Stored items
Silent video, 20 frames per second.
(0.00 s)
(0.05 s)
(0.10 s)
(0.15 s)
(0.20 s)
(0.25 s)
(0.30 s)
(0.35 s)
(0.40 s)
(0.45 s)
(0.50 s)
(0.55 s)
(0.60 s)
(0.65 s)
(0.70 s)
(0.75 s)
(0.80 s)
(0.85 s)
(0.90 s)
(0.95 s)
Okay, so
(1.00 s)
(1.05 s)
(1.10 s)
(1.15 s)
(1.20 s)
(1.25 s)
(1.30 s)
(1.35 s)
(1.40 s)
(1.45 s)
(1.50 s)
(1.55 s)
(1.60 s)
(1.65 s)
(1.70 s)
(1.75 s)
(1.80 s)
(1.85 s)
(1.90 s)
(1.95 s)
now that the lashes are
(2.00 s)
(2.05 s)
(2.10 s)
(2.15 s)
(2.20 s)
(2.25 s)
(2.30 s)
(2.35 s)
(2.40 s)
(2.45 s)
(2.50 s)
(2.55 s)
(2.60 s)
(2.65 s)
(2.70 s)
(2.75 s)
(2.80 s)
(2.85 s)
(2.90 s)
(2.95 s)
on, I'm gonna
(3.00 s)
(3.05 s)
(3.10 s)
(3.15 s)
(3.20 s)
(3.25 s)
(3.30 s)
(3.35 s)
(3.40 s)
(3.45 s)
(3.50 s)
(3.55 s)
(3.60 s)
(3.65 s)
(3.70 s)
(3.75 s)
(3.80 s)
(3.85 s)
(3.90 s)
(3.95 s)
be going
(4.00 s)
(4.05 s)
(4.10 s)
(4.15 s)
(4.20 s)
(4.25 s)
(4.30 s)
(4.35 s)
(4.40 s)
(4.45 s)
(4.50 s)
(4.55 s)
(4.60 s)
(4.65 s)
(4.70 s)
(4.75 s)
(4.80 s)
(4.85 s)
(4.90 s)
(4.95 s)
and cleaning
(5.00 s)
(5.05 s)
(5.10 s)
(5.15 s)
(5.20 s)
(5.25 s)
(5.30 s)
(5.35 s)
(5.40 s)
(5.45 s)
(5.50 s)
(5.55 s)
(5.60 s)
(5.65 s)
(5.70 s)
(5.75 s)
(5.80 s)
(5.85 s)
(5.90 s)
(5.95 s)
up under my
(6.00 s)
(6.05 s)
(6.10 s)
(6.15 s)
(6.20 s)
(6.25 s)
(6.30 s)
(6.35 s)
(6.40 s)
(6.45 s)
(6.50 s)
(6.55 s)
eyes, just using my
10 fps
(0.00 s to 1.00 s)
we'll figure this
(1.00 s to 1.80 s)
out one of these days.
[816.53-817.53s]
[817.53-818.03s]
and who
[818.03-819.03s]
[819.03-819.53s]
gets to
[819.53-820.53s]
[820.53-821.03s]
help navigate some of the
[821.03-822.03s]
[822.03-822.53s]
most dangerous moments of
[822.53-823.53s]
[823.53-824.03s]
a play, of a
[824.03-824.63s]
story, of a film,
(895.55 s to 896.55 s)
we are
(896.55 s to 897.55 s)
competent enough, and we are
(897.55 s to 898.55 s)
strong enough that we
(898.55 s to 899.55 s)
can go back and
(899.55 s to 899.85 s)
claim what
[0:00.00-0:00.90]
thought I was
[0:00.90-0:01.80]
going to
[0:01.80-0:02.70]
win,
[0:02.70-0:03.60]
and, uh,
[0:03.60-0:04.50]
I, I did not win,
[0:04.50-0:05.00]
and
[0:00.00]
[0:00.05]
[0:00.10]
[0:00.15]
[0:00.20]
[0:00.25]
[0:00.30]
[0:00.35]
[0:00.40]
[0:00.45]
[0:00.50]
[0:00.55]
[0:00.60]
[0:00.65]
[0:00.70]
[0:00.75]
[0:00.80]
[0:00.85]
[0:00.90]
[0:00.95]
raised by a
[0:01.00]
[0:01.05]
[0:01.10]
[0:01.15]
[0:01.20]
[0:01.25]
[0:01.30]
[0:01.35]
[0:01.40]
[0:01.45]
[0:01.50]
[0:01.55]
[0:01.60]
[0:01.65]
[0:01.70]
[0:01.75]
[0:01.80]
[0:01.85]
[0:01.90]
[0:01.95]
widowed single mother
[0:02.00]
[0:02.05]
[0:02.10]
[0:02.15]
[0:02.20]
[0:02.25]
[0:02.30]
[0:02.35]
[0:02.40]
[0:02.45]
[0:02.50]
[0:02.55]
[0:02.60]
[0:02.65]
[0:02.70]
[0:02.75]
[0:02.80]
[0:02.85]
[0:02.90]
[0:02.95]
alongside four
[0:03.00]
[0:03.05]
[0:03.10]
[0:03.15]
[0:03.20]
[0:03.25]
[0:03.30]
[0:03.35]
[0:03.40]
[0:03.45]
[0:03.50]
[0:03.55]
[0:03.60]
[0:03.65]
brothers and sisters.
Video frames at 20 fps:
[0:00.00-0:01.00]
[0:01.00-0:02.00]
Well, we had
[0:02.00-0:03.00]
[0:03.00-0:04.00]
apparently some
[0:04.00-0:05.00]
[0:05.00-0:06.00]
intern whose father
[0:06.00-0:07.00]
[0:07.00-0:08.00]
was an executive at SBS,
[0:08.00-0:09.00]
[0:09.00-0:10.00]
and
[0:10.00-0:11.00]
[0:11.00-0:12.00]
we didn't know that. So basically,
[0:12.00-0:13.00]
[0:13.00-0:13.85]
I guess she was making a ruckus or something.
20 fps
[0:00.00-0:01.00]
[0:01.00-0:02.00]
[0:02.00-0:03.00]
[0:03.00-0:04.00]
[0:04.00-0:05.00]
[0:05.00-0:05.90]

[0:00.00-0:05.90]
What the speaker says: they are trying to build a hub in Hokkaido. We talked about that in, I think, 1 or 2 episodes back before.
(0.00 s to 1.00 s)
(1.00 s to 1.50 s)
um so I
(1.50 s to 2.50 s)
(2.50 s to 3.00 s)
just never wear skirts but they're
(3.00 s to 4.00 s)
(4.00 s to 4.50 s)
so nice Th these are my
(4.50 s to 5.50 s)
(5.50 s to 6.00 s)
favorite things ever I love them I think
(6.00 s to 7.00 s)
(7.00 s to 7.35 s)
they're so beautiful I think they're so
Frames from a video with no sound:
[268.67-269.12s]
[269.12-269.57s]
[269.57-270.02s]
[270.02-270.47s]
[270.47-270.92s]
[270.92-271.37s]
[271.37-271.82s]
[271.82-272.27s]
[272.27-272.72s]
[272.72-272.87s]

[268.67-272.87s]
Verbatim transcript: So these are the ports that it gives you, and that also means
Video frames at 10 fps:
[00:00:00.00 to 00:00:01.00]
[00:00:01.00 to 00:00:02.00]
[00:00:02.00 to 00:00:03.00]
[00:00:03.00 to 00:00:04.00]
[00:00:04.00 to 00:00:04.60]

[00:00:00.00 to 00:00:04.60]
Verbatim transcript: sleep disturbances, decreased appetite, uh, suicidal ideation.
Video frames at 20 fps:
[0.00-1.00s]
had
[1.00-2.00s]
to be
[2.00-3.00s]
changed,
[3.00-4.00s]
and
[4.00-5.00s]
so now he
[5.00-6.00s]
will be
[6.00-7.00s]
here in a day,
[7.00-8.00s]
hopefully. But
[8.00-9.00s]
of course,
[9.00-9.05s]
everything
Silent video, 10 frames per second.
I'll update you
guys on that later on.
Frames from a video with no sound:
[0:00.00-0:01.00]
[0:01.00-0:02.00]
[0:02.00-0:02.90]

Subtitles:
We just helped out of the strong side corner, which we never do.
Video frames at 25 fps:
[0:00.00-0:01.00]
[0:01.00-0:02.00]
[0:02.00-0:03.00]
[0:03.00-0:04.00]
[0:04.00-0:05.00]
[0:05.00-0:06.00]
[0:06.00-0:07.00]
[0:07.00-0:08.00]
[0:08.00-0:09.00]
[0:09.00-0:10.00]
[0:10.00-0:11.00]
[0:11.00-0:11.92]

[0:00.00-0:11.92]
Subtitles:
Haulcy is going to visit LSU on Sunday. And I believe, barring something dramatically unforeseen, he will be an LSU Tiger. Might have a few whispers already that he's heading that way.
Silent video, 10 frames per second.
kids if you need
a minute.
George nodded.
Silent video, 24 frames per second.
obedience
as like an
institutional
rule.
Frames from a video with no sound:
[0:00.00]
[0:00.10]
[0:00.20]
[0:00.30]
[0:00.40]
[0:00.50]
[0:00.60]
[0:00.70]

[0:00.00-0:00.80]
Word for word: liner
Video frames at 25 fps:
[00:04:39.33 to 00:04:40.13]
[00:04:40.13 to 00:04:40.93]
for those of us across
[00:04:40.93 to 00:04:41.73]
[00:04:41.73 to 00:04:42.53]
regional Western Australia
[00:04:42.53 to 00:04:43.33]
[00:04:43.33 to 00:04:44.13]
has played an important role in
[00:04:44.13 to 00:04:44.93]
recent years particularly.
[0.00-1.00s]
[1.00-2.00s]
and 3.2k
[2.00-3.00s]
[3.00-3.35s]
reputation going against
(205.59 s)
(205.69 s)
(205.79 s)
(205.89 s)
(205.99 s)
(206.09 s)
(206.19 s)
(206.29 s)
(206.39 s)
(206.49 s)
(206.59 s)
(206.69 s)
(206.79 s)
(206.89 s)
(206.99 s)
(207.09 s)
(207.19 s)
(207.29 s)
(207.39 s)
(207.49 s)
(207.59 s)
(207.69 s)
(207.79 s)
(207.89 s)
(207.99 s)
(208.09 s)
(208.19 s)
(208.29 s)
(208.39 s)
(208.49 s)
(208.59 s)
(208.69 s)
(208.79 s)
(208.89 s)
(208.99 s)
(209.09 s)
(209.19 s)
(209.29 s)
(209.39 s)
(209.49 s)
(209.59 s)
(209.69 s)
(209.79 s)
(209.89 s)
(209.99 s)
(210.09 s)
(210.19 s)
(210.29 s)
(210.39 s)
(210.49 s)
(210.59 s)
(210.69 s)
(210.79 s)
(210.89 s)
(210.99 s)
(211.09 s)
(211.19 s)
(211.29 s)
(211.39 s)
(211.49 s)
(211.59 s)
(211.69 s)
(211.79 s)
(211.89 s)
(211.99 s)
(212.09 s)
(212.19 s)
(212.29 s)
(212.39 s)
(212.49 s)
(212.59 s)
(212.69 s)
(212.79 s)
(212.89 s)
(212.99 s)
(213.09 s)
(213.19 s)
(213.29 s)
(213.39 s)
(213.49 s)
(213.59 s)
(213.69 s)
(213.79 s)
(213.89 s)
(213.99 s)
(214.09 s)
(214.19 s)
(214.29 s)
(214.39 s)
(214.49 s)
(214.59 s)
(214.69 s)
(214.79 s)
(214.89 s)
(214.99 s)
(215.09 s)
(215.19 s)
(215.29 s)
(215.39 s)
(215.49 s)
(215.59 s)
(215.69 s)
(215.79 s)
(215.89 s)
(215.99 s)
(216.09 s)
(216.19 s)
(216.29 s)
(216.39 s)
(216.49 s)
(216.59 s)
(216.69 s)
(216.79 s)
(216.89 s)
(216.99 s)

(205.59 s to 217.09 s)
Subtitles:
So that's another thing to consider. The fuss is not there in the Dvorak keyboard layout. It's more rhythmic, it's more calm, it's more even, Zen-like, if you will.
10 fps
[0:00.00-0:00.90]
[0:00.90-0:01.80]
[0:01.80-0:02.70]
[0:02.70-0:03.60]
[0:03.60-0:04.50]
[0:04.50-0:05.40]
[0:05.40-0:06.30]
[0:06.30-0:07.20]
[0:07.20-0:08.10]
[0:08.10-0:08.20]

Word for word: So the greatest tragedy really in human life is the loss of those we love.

| What you need to do |
How many lines of the entries contain "Verbatim"? Answer with a number alone.

| Task solution |
2